Officials of the National Association of Health Underwriters and the American Benefits Council made their comments as the Senate prepared to vote on the health care measure before leaving for the Christmas recess.

“We are still working with a few senators who have not made a commitment, and until those commitments and votes are made, we are going to keep working,” Sen. Richard Durbin, D-Ill., Senate majority whip, said after Senate Democrats met with President Obama at the White House Tuesday.

“I think ultimately we will pass it before Christmas,” he said.

Late Tuesday, the Senate rejected 2 prescription drug amendments, both of which failed to reach a previously agreed-upon 60-vote threshold.

Passage of the first amendment would have derailed the bill because pharmaceutical companies, who are key supporters, would have abandoned support if the amendment had passed.

The amendment, sponsored by Sen. Byron Dorgan, D-N.D., would have allowed the reimportation of prescription drugs. It failed, although it received 51 votes for vs. 48 against.

Another amendment that would have allowed reimportation of prescription drugs under extremely high safety standards also failed, 56-43.

In general, “employers feel that their issues with respect to the employer mandates and taxes are being lost in the public option, abortion echo chamber,” said John Greene, vice president of congressional affairs for the National Association of Health Underwriters.

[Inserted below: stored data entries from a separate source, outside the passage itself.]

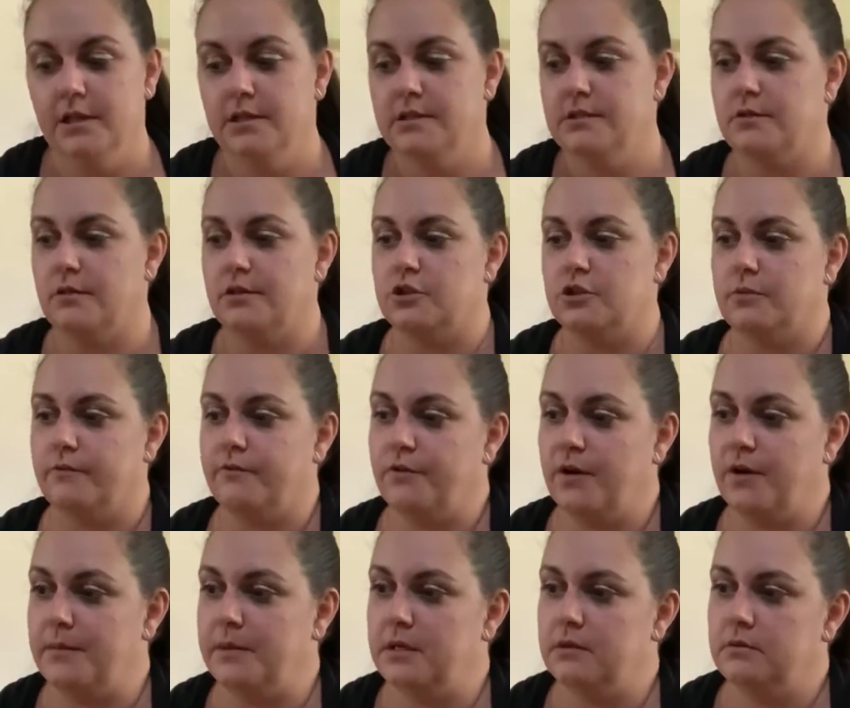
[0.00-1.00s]
So I should
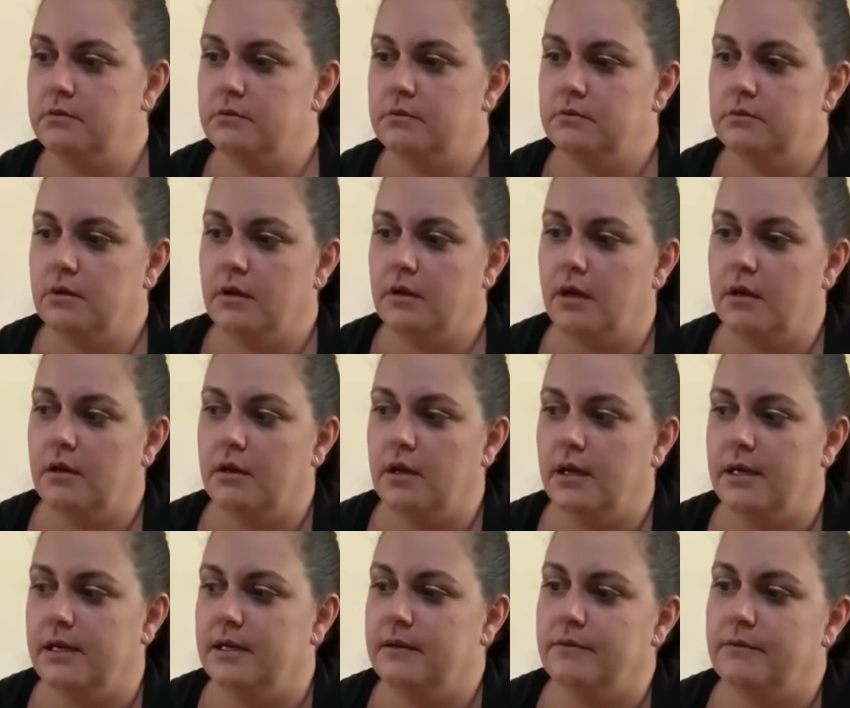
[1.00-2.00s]
frame it. I
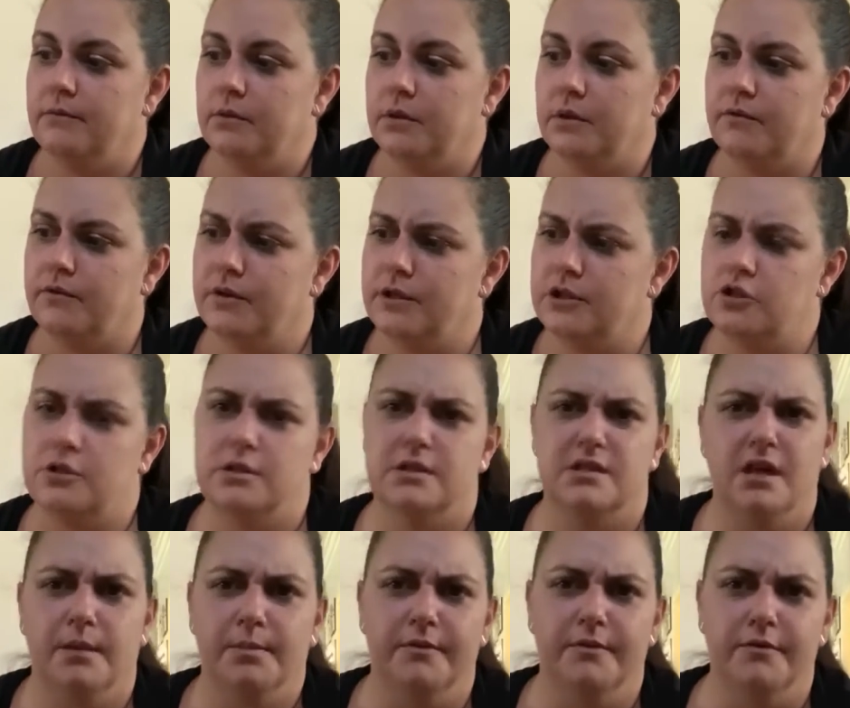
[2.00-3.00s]
didn't really finish the
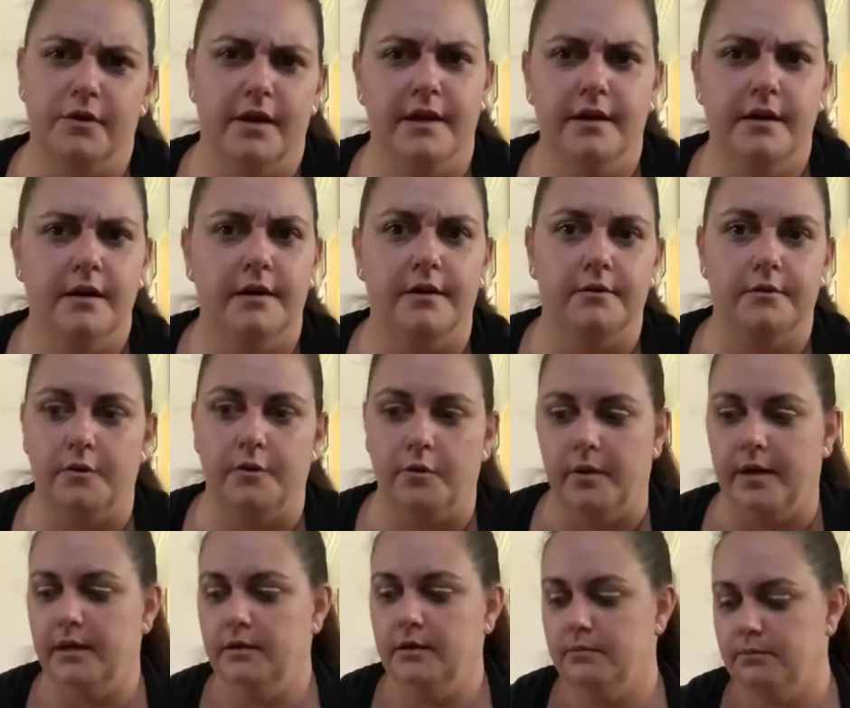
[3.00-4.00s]
top of her head. I don't know
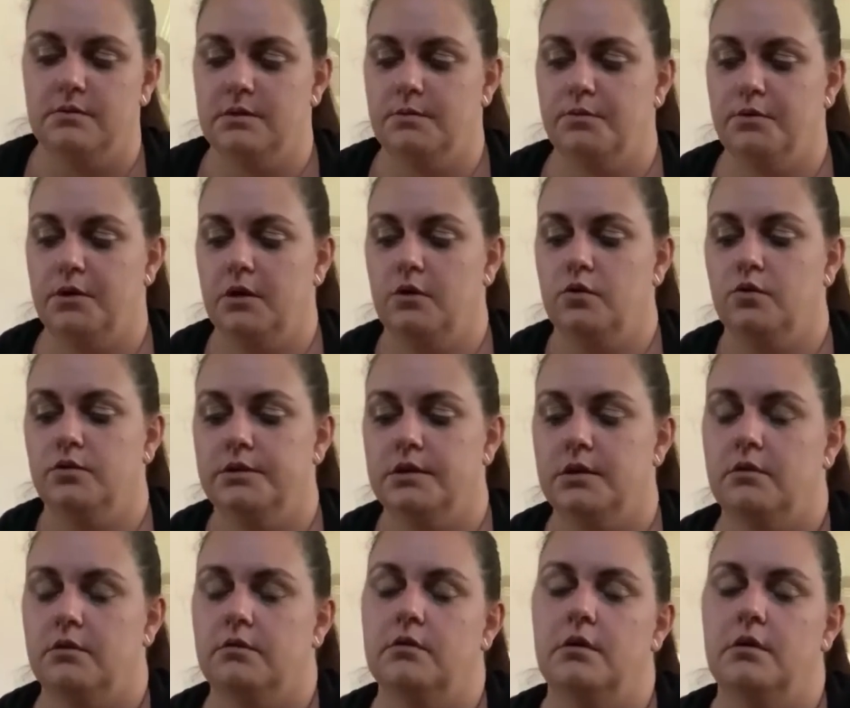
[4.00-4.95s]
why, but it's pretty cool too.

Jobs are at stake, he said.

“Unfortunately, if the bill passes in its present form, jobs will be lost or not offered, particularly in the lower income levels, and the overall effect will be to slow down the recovery as employers sort out what the impact of the final bill has on their plans to expand next year,” Greene said.

In a letter to all members of the Senate, James Klein, president of the American Benefits Council, also voiced concern.

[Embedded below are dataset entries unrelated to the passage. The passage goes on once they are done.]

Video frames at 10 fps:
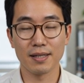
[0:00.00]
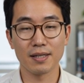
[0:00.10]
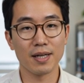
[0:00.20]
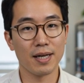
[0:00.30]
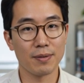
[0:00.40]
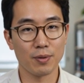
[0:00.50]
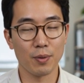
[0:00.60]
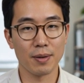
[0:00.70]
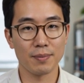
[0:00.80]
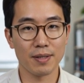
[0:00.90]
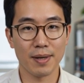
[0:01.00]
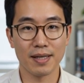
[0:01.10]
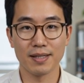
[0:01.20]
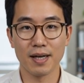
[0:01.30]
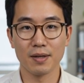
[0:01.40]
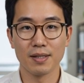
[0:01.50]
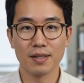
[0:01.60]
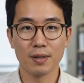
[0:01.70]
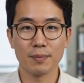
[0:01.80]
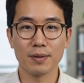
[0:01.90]
the James Webb Space
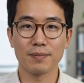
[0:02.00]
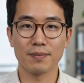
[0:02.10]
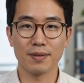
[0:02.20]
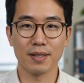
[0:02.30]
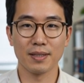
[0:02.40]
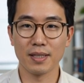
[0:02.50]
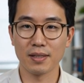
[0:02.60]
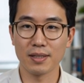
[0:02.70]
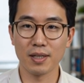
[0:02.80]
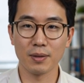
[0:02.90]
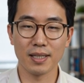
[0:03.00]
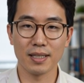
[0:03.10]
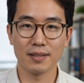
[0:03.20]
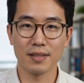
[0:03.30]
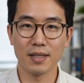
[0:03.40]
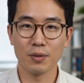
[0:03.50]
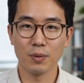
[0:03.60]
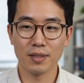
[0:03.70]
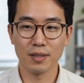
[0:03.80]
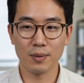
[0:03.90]
Telescope, a telescope that has never
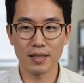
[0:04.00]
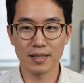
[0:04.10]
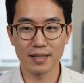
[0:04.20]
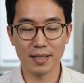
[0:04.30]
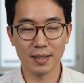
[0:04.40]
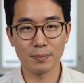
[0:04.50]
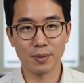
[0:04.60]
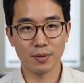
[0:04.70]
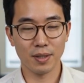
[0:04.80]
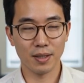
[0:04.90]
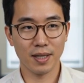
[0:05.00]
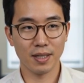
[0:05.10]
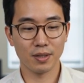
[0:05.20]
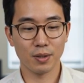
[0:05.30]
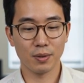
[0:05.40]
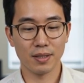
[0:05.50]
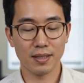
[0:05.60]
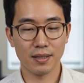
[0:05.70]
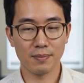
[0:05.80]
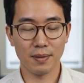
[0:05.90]
once directly seen a moon outside our solar
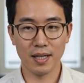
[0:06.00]
system,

“Legislation must not destabilize employer-sponsored coverage by making it more costly or burdensome,” he wrote. He added that “the vast majority of employers want to continue providing health coverage for their employees but might no longer be able to do so when faced with unrealistic new requirements or financial commitments.”

Without significant improvements, “we will have no alternative but to oppose the legislation as it is considered further by the Senate,” he said.

His concerns included provisions designed to raise revenue to cover the cost of insuring another 33 million Americans, as the Democrats who are pushing the legislation say it will do.

Revenue provisions currently called for in the bill include a tax on retiree drug subsidies as well as provision imposing annual taxes on insurers, self-insured plans and other healthcare providers and suppliers.

Klein also asked that the tax on so-called Cadillac plans be made fairer and “less disruptive.” He also said employers oppose limits on their flexibility to determine benefits and contributions and believe “meaningful” tort reform is a must.

Klein noted that the Congressional Budget Office recently confirmed that there would be substantial savings to the federal government if liability reform were included as part of health reform legislation and that the savings in the private marketplace would be even greater than those for the federal government.

“Responsible health reform legislation simply must not ignore this pressing issue,” he said.

He also criticized CLASS, or Community Living Assistance Supports and Services Act, which would set up a new entitlement, a long term care insurance program.

“We believe that the CLASS Act and other approaches to meeting these needs should be more thoroughly examined by Congress before the establishment of a major new entitlement obligation for the federal government,” Klein said.